The services meanwhile appeared to be drifting back to the past when the generals competed with the admirals.

Joseph Alsop tells of the potential for three crises in the country in the coming 18 months leading up to the election in 1948. First, a labor crisis could occur when the coal mines were turned back over to the private owners on June 30. Second, a coal strike would bring on a recession or depression. Third, the effort to bring order from chaos in the rest of the world would then have to be halted.

The coal strike would be disastrous as would a crisis in the dollar exchange rate on the world market. Both were avoidable but nothing was being done to avert either disaster at present.

The Republicans proceeded to try to pass a punitive labor bill which the President was certain to veto. Secretly, the Republicans relished this prospect because they could then blame the President for not signing a labor bill.
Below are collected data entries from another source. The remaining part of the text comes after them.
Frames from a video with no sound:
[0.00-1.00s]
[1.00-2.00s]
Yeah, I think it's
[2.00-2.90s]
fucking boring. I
The omnibus bill carried a mandatory sixty-day cooling off period for strikes, which everyone, including the President, wanted. But he would have to veto it along with the rest of the more stringent bill. That would leave him powerless to deal with John L. Lewis and the coal miners.
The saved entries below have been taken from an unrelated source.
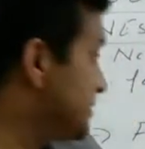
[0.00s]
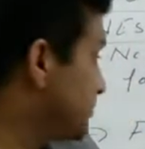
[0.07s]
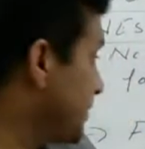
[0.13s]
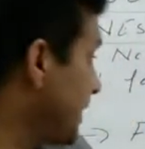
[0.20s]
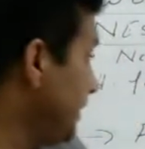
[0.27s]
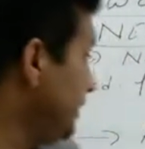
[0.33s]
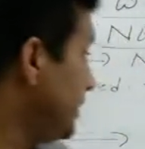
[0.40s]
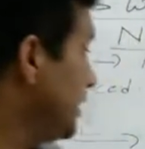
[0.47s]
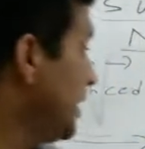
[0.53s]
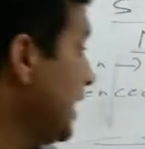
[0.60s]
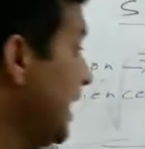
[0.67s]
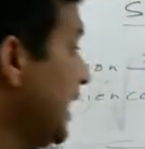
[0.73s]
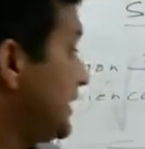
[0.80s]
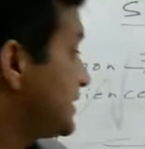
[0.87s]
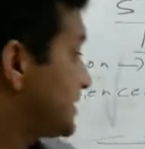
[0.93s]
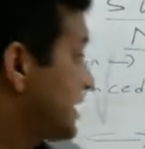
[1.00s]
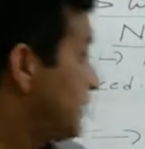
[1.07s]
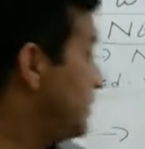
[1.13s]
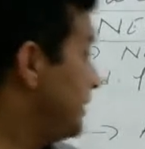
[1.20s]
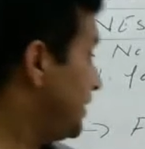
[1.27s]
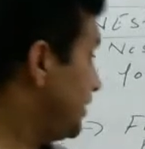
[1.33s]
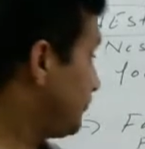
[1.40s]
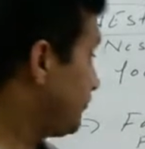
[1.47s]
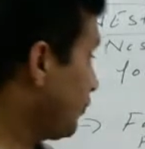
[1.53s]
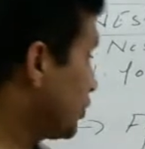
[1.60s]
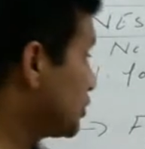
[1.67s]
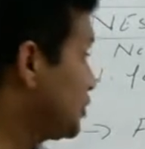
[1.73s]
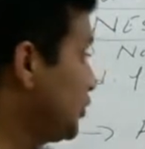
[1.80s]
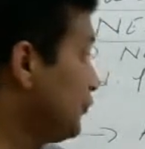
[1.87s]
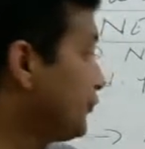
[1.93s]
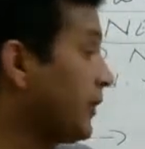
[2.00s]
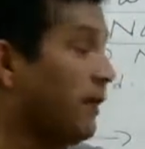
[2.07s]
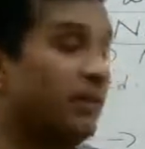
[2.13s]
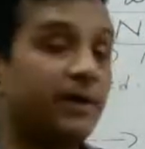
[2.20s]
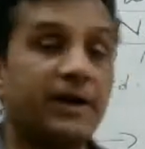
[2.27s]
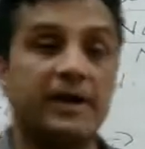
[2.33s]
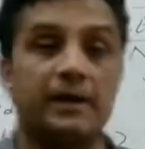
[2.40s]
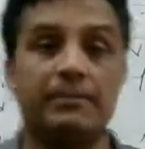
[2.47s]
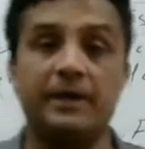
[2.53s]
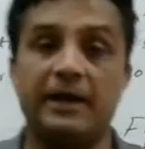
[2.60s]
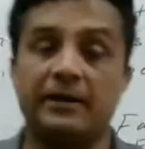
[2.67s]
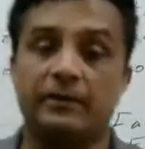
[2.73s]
brand and it's come under Fortune 500 company.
Presidential politics were already playing a role in how the Congress was behaving. He suggests that the American people should make it plain that they would tolerate no such political gamesmanship during such a crucial period for rebuilding abroad and continuing reconversion at home, during the ensuing 18 months.

A letter opposes the liquor referendum based on the usual arguments, that controlled sale would increase drinking and thus multiply all of its concomitant problems.

A letter favors the referendum for the usual reasons, that the proponents of prohibition were playing into the hands of the bootleggers.

A letter from the president of the Mecklenburg County Teen-Age Club thanks the newspaper for its support of the continued use of the recreation center in the basement of the Armory by the Club, contesting for use with the National Guard after its return from overseas duty. He expresses appreciation for the editorial of April 24 on the subject.